Hermes der schlaue Götterbote

Viele Menschen denken beim Begriff „Hermes“ sofort an den motorisierten Paketboten mit seinem blauen „Flügel-Logo“. Nicht von ungefähr hat sich der Logistik- und Versandkonzern den Namen des griechischen Gottes und Götterboten ausgesucht. Hermes ist in der griechischen Mythologie Gott der Kaufleute, der Reisenden, des Verkehrs, der Diebe und der Redekunst. Er gehörte zum Kreis der zwölf Olympischen Götter und wurde von Göttervater Zeus und der Plejade Maia geboren.

Schnelles Reisen, schnelles Denken und gewitzte Rede werden ihm nachgesagt und Hermes gilt allgemein als besonders schlau und vielseitig. Eines seiner wichtigsten Symbole, an denen er auf Bildnissen meist zu erkennen ist, ist der „Caduceus-Stab“ (auch Hermes-Stab genannt) als Schutzsymbol für Boten bzw. auch als Friedenssymbol. Genauso wichtig sind die Flügelschuhe, die auf eine flinke und mühelose Bewegung hinweisen. Außerdem sind auch die Symbole des breitkrempigen Hutes, der dem Reisenden Schutz vor Wind und Sonne bietet, sowie eine Schriftrolle zu finden, diese im Sinne von gewandter Sprache, der Beredsamkeit und Kenntnisse der Schrift. Der Vater aller Dolmetscher und Händler, des Verkaufens und Betrügens ist Hermes damit ebenfalls. Betrug entwickelte sich bekanntlich ja erst mit der Sprache.

Mit der Einweihung des Bürger und Gästezentrum Zollhaus im Jahr 1993 wurde die Hermes Säule von der in Bodman wohnenden Künstlerin Hanna Sieke entworfen und aufgestellt. Leider wird dieser Säule nur von wenigen Spaziergängern die angemessene Beachtung geschenkt und fälschlicherweise oft als ein Werk von Peter Lenk aufgefasst. Dabei hat dieses Kunstwerk eine tiefere Bedeutung und ist mit seiner Darstellung inhaltlich stark mit der Geschichte der SeeEnd-Gemeinde, sowie den umliegenden Handelsbeziehungen und der Kleinstaaterei Deutschlands verwoben.  
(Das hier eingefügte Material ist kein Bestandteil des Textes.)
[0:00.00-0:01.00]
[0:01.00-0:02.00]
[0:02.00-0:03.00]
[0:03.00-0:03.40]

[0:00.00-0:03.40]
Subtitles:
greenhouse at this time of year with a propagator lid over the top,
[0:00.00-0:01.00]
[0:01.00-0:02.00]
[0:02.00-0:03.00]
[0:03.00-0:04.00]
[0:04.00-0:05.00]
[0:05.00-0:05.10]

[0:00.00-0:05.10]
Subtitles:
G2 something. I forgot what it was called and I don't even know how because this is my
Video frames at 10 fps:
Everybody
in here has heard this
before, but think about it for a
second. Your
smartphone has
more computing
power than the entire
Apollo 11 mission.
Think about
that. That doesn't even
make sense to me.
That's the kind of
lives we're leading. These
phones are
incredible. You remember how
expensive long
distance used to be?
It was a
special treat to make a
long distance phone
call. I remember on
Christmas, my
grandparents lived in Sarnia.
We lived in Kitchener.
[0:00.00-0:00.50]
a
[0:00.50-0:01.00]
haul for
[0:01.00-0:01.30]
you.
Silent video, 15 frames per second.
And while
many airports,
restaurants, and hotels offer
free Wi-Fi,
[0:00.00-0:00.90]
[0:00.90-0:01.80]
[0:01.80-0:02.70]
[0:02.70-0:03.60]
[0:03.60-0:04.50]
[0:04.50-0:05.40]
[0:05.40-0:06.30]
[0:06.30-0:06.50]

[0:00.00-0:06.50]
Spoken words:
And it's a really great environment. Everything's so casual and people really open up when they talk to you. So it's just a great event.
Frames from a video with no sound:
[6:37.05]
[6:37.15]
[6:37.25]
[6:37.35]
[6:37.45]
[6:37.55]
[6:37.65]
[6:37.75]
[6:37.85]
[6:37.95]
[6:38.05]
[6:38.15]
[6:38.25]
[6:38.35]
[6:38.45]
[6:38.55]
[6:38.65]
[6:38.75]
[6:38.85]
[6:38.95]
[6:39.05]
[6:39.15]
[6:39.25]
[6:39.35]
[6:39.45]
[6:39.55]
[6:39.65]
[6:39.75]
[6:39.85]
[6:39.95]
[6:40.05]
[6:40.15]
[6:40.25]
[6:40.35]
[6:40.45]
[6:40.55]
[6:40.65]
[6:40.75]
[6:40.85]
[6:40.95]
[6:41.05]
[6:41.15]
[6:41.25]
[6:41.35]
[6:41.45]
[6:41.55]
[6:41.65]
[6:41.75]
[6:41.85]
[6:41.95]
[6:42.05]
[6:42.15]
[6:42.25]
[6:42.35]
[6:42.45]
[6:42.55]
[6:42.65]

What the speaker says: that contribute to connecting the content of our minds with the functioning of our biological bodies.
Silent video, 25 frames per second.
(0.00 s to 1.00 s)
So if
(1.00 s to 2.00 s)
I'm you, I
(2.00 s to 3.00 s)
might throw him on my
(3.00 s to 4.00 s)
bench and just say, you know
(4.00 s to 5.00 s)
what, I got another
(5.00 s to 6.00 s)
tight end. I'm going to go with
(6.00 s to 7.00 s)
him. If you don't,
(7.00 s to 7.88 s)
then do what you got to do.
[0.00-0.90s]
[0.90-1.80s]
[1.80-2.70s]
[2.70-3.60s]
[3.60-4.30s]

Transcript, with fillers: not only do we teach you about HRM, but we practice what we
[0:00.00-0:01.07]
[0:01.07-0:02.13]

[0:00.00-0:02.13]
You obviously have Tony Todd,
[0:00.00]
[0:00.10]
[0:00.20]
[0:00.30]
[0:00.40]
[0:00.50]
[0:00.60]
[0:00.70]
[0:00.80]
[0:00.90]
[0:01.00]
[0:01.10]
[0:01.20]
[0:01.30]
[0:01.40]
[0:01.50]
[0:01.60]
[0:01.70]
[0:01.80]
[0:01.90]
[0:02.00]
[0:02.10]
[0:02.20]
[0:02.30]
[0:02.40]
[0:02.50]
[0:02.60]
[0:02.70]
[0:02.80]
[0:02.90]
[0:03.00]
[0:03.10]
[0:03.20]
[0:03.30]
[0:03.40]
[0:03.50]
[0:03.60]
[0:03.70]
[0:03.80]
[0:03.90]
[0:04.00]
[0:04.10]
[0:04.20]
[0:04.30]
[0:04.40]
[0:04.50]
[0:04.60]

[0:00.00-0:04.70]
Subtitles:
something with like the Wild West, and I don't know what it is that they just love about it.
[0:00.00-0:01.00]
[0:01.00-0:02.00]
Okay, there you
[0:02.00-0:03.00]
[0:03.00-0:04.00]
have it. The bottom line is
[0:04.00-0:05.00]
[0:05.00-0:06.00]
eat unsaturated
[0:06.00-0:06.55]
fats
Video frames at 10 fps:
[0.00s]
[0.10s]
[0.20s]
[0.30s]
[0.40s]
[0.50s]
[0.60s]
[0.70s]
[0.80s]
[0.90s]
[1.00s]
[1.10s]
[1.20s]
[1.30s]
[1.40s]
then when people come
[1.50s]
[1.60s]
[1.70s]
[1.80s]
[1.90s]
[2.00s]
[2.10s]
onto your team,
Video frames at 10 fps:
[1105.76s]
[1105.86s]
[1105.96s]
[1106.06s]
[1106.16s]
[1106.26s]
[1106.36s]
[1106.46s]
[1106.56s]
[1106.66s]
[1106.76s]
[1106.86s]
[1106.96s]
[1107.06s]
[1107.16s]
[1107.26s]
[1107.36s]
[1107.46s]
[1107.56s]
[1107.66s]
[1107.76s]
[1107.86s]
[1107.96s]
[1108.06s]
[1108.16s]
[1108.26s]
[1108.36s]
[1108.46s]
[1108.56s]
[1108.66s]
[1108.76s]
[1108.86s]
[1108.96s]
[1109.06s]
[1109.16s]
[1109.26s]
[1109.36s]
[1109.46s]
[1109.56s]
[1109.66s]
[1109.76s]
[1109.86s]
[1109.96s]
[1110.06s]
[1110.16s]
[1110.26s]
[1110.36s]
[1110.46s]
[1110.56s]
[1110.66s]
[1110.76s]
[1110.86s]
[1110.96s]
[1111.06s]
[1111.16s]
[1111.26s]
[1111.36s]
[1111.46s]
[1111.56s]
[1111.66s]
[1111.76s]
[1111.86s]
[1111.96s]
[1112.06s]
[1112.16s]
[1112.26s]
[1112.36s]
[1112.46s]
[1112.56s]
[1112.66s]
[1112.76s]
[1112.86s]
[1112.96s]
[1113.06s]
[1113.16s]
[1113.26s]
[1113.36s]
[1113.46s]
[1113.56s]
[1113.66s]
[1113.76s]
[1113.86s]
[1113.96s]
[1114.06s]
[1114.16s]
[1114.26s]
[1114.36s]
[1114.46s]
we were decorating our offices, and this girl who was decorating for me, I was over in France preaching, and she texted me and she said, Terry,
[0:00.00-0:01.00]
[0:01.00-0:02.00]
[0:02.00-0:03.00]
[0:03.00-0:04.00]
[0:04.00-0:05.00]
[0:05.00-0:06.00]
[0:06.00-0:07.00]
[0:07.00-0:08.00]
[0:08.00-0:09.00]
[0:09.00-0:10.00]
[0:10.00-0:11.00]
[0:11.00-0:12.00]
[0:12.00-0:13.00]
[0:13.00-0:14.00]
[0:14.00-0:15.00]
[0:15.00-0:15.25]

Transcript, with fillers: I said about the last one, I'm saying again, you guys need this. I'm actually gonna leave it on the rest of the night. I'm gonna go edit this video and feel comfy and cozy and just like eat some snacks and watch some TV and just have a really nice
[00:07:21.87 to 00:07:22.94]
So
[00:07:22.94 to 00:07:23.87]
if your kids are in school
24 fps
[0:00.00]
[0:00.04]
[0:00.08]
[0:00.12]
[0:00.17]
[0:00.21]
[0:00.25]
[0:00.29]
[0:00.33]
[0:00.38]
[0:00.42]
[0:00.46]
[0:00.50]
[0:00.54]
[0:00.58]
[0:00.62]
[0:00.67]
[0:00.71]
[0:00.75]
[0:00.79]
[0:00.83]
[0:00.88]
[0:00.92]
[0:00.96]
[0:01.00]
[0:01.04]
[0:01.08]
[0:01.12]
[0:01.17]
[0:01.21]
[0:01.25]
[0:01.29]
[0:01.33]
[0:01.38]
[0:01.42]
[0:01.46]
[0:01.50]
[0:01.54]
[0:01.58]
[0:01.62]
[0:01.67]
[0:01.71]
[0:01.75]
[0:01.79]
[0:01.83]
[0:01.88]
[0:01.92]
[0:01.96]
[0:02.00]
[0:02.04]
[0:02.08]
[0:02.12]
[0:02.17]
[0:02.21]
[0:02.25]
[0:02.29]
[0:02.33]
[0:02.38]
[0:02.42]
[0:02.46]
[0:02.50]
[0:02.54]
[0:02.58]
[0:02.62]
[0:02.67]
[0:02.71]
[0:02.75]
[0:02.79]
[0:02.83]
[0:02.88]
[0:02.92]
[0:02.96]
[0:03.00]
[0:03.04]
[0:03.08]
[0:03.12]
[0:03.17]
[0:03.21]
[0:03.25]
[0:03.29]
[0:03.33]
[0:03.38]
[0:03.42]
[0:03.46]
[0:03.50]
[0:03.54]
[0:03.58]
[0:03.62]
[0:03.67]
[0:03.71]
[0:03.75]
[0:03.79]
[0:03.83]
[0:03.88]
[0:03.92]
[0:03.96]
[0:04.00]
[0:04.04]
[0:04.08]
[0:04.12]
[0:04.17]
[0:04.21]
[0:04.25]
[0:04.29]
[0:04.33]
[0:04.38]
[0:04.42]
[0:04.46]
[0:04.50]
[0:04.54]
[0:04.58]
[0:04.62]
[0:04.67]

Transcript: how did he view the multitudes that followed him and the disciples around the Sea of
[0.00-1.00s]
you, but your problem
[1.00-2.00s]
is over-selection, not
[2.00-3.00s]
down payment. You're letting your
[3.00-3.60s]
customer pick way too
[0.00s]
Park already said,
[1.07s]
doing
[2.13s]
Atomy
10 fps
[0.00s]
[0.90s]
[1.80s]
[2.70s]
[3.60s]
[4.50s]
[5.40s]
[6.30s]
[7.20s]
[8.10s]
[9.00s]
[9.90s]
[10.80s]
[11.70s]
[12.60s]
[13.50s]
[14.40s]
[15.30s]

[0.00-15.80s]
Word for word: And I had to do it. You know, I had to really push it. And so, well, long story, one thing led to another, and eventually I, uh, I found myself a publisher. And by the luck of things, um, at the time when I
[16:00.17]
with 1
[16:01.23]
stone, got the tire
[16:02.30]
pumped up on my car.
Die Säule steht an dieser Stelle aufgrund der bemerkenswerten Handels- und Verladeachse des 19. Jahrhunderts, über Jahrzehnte geprägt durch Schifffahrt und Eisenbahn. Die Hermes-Statue, mit seinen wichtigen Erkennungssymbolen Flügel und Heroldsstab, ist so ausgerichtet, dass er die Oberseelinien in Form der friedenschließenden Schlangen, zwischen Konstanz und Ludwigshafen, darstellt und diese betonen soll. Denn die Beziehung beider Ortschaften war durch den rivalisierenden Warenumschlag im jeweiligen Seehafen oft getrübt. Der sich reckende Hermes, mit dem über den Kopf verschränkten Armen, lässt die ornamental geformten Schlangen zeichenhaft über sich schweben, während der Hermesflügel, der normalerweise an seinen Füßen zu sehen ist, aus der Stirn heraus nach Norden weist. Der kraftstrotzende Torso bildet eine Einheit mit der Vierkantsäule, die kunsthistorisch vergleichbar ist mit den Baustielanordnungen auf griechischen Märkten und somit ein Zeichen für den früheren Kaufmannsgeist. Auf dem kräftigen kubischen Körper sitzt das Haupt, mit einem durchaus schelmischen Gesichtsausdruck (göttische Schläue). Gezogene Linien an beiden Seiten des Korpus symbolisieren das spiegelnde Sonnenlicht am Überlinger Seeufer. Das linke offene Auge wacht über dem liebreizenden SeeEnde der Doppelgemeinde. Mit dem geschlossen rechten Auge will er für Geschichtserinnerungen dieses historischen Platzes die Fantasie anregen und auf seine eigene Bestimmung als Schützer der Reisenden und Götterbote zwischen Himmel und Erde hinweisen.  

Auf dem See zugwandten Schild ist zu lesen: Begleiter der Reisenden im Diesseits und Jenseits, der Kaufleute, Schelme und Diebe. Geflügelter Götterbote mit dem Zeichen friedenschließender Schlangen.
Auf der Gegenseite ist zu lesen: 1836-38, Bau des Großherzoglich Badischen Hauptzollamtes. Renovierung und Umbau zu einem Bürger- und Gästezentrum 1990-1993.
Ebenfalls zu erkennen ist die Oxidationslinie knapp über dem ersten Drittel des Schildes, entstanden durch das Hochwasser am 24.05.1999 (siehe Bericht Mitunter „Land unter“).